Your task:
All of the entries need to be printed again exactly; pictures are the only thing to omit.

Material provided:
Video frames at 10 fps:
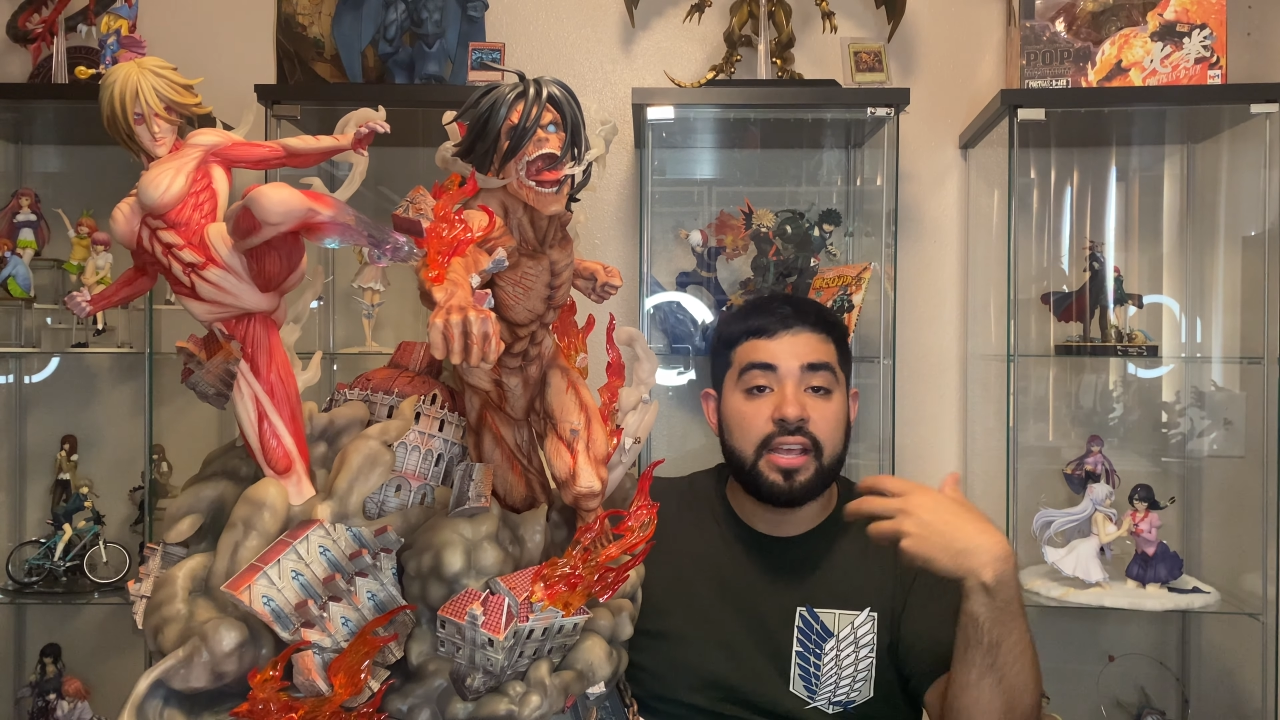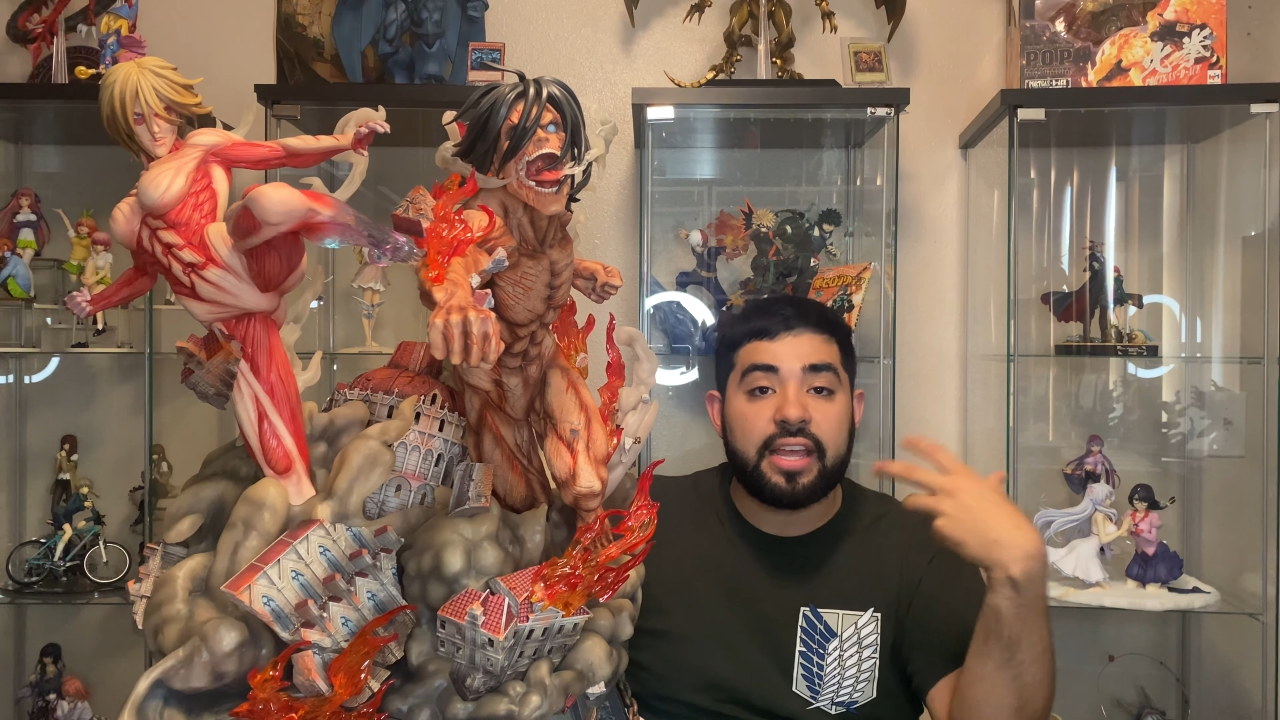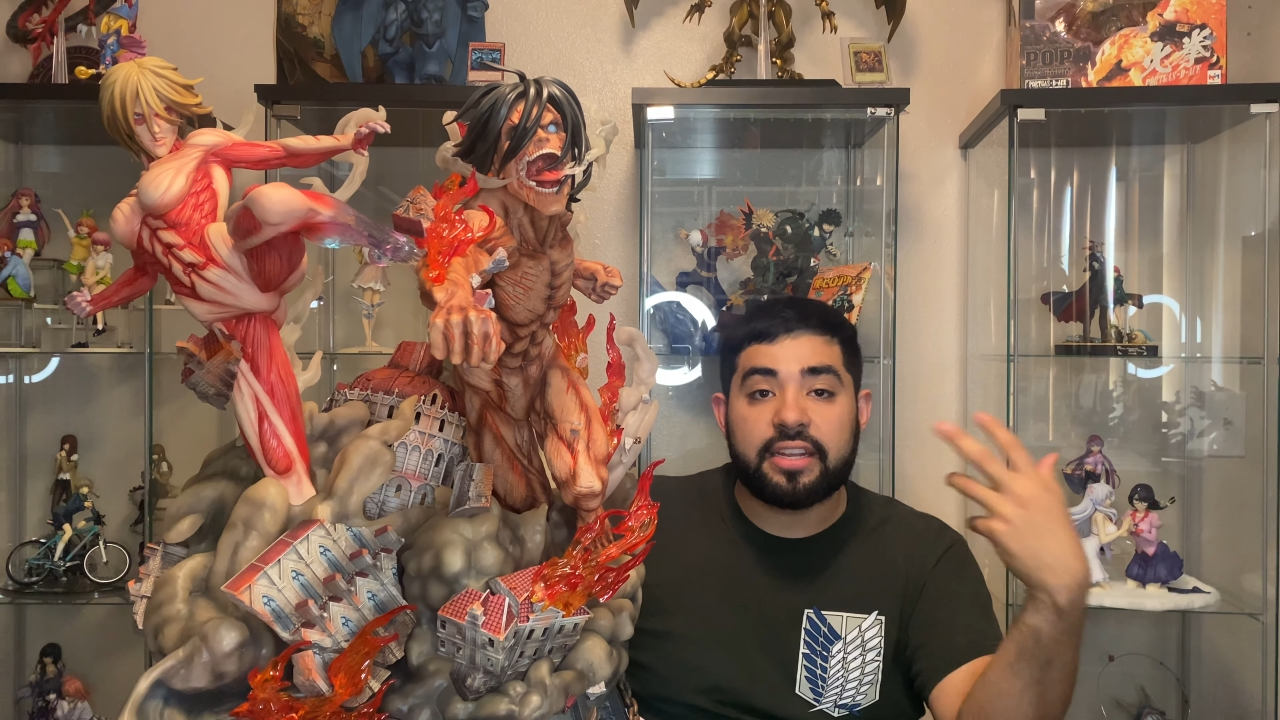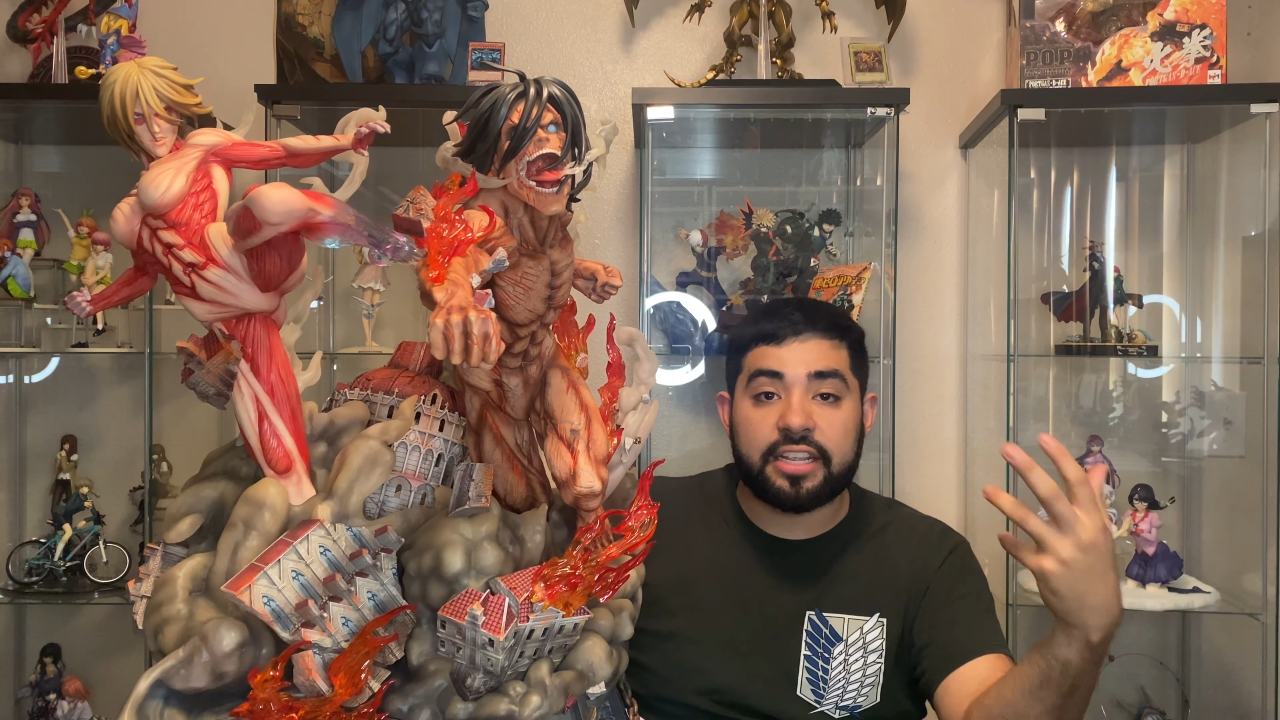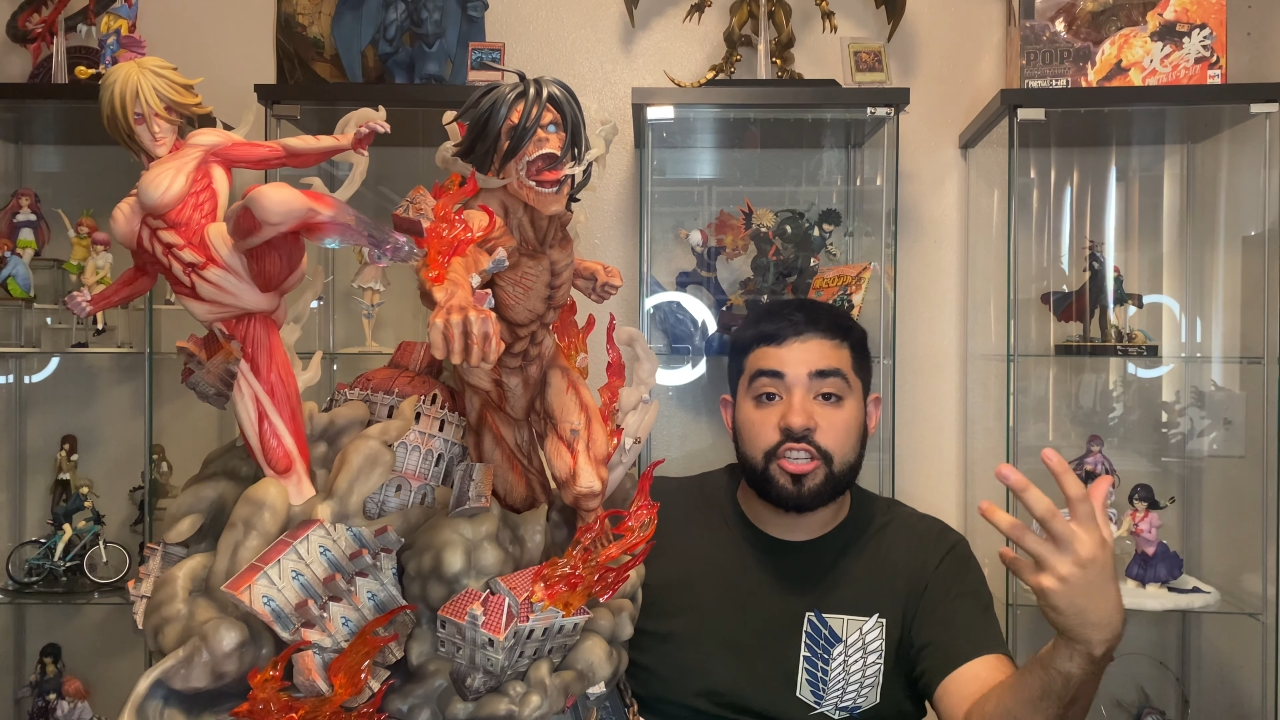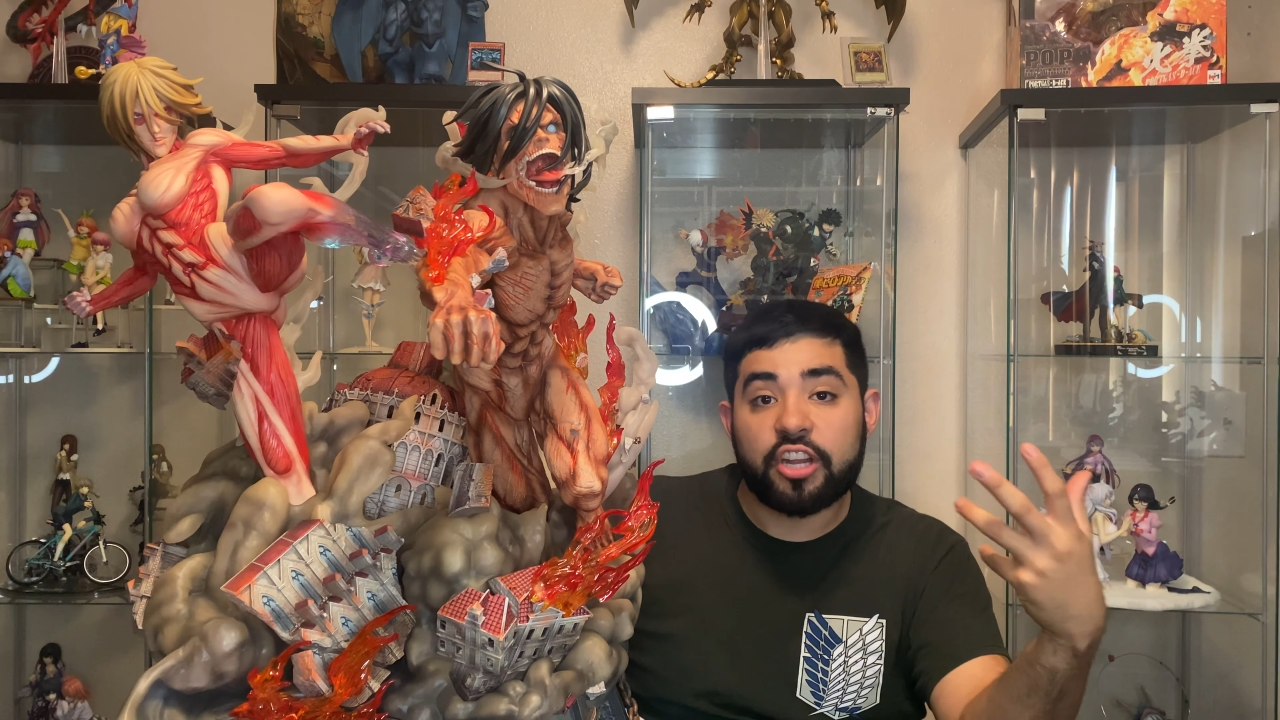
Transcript: And as you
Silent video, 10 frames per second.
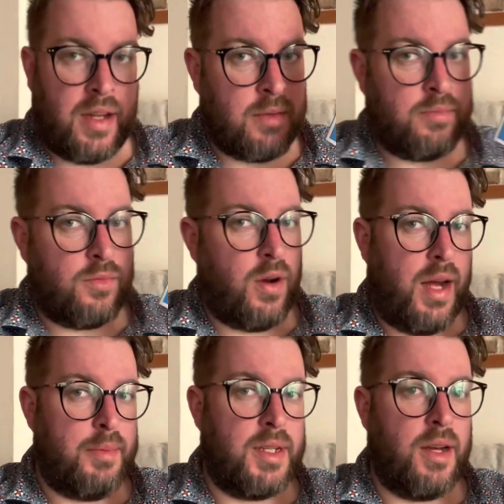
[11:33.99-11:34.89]
I quite
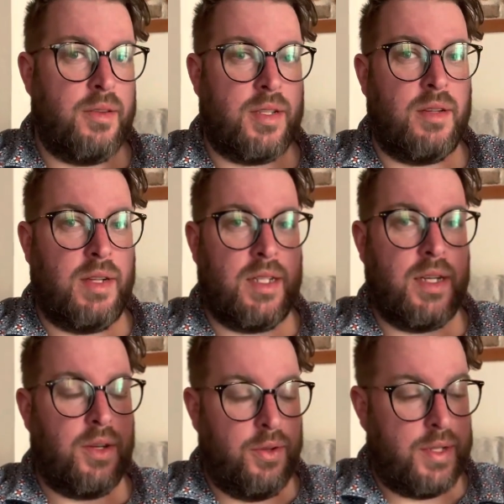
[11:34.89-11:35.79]
happily go to
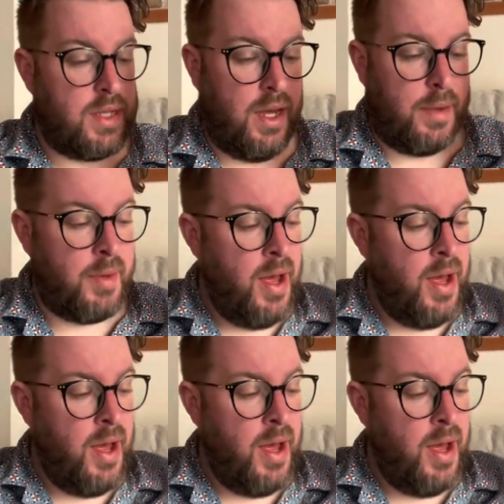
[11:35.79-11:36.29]
Italy all the time.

Expected answer:
Video frames at 10 fps:
Transcript: And as you
Silent video, 10 frames per second.
[11:33.99-11:34.89]
I quite
[11:34.89-11:35.79]
happily go to
[11:35.79-11:36.29]
Italy all the time.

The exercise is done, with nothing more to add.